Segment Start: Records for this exercise
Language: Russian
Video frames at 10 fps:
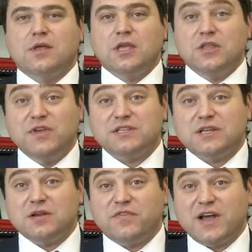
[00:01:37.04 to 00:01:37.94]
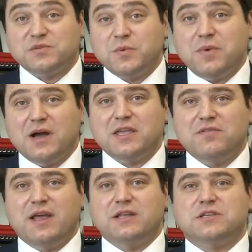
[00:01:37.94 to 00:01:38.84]
Инвестором в Каспи Банк
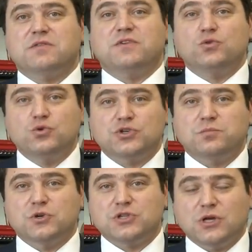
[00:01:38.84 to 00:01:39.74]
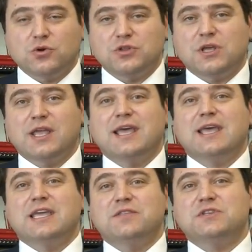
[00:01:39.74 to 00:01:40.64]
является ведущий международный
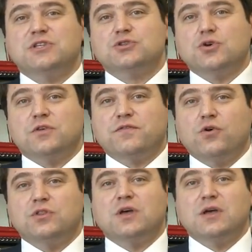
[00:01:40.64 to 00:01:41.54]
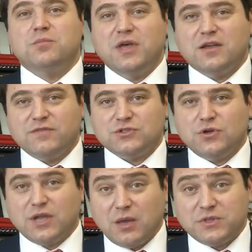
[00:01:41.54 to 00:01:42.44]
инвестиционный фонд Bering
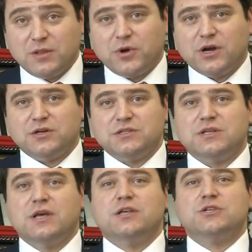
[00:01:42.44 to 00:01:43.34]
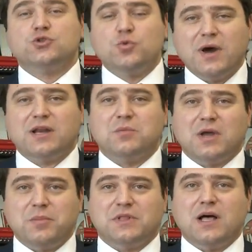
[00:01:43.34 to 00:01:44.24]
Восток Capital Partners с суммарным
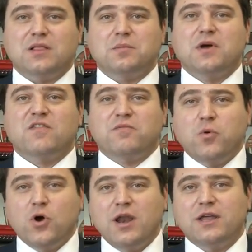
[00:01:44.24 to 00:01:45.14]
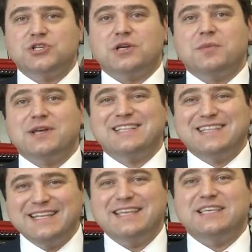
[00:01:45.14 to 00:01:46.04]
капиталом в более чем
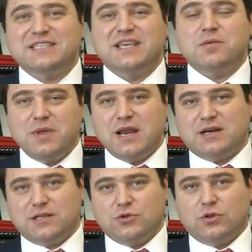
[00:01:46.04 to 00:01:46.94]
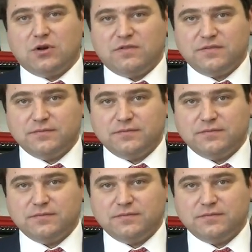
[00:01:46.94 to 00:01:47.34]
3,7 миллиарда долларов.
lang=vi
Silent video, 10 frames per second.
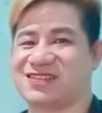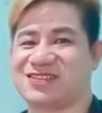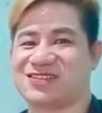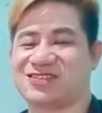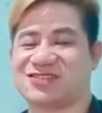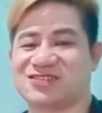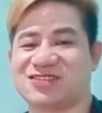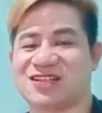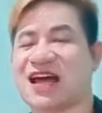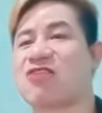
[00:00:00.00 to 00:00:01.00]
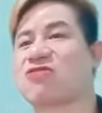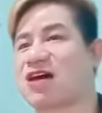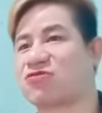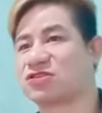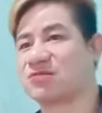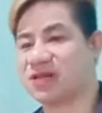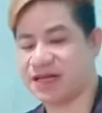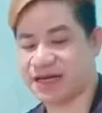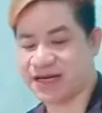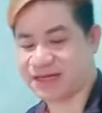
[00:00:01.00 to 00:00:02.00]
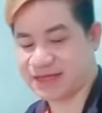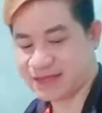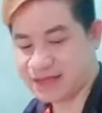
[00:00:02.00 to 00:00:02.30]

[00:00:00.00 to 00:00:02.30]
ờ giờ này thao cả cổ sống mình đây.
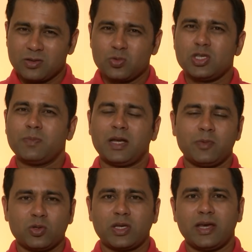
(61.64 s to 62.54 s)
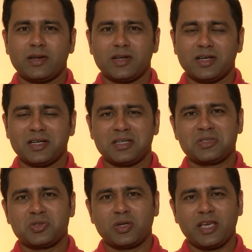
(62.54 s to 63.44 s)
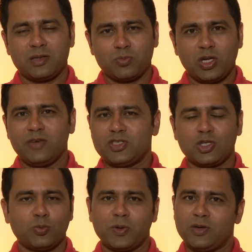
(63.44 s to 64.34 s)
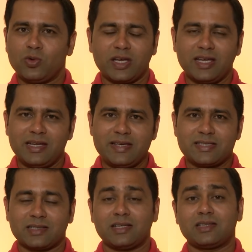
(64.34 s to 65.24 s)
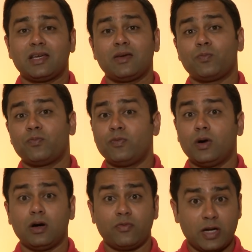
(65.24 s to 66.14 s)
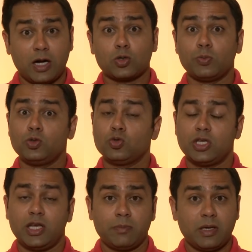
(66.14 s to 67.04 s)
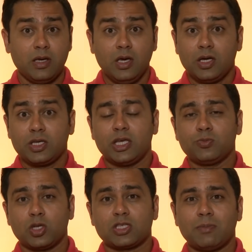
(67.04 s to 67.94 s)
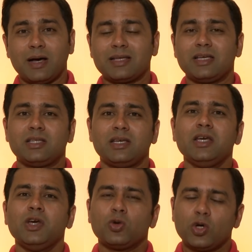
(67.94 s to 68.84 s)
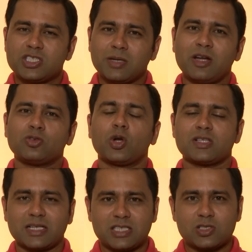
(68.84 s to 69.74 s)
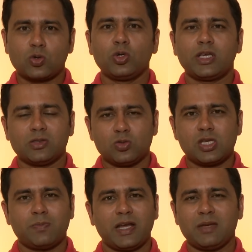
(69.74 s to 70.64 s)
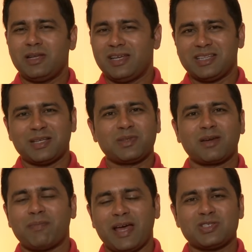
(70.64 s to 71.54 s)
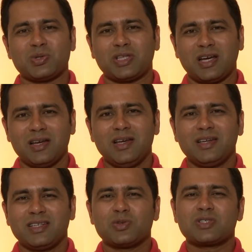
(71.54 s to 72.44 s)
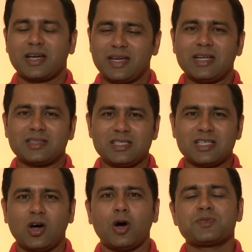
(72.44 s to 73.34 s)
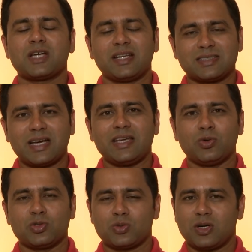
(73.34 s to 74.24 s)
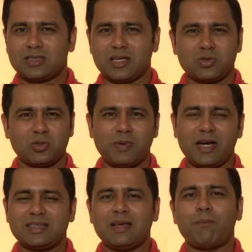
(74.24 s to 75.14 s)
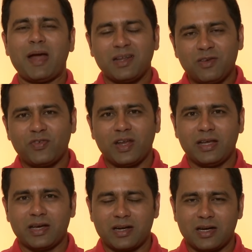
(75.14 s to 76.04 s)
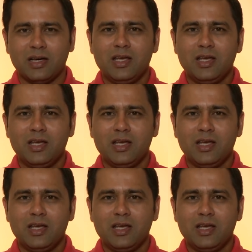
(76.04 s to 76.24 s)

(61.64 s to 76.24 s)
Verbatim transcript: दूसरी पारी में तो खैर जो गेंद मुरली विजय को पड़ी वो खेल नहीं सकते थे विराट को भी दूसरी इनिंग में गेंद बहुत कमाल की थी रोहित शर्मा ने थोड़ा सा अच्छा ज़रूर किया दूसरी पारी में लेकिन तब तक मैच जो था या उसका कहीं नतीजा औपचारिकता ही हो चुका था तो भारतीय बैटिंग फेलियर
Segment End: Records for this exercise
*What you will do*
Tally up the lines in the records that contain the word "frames" and give only the total.

*Task response*
2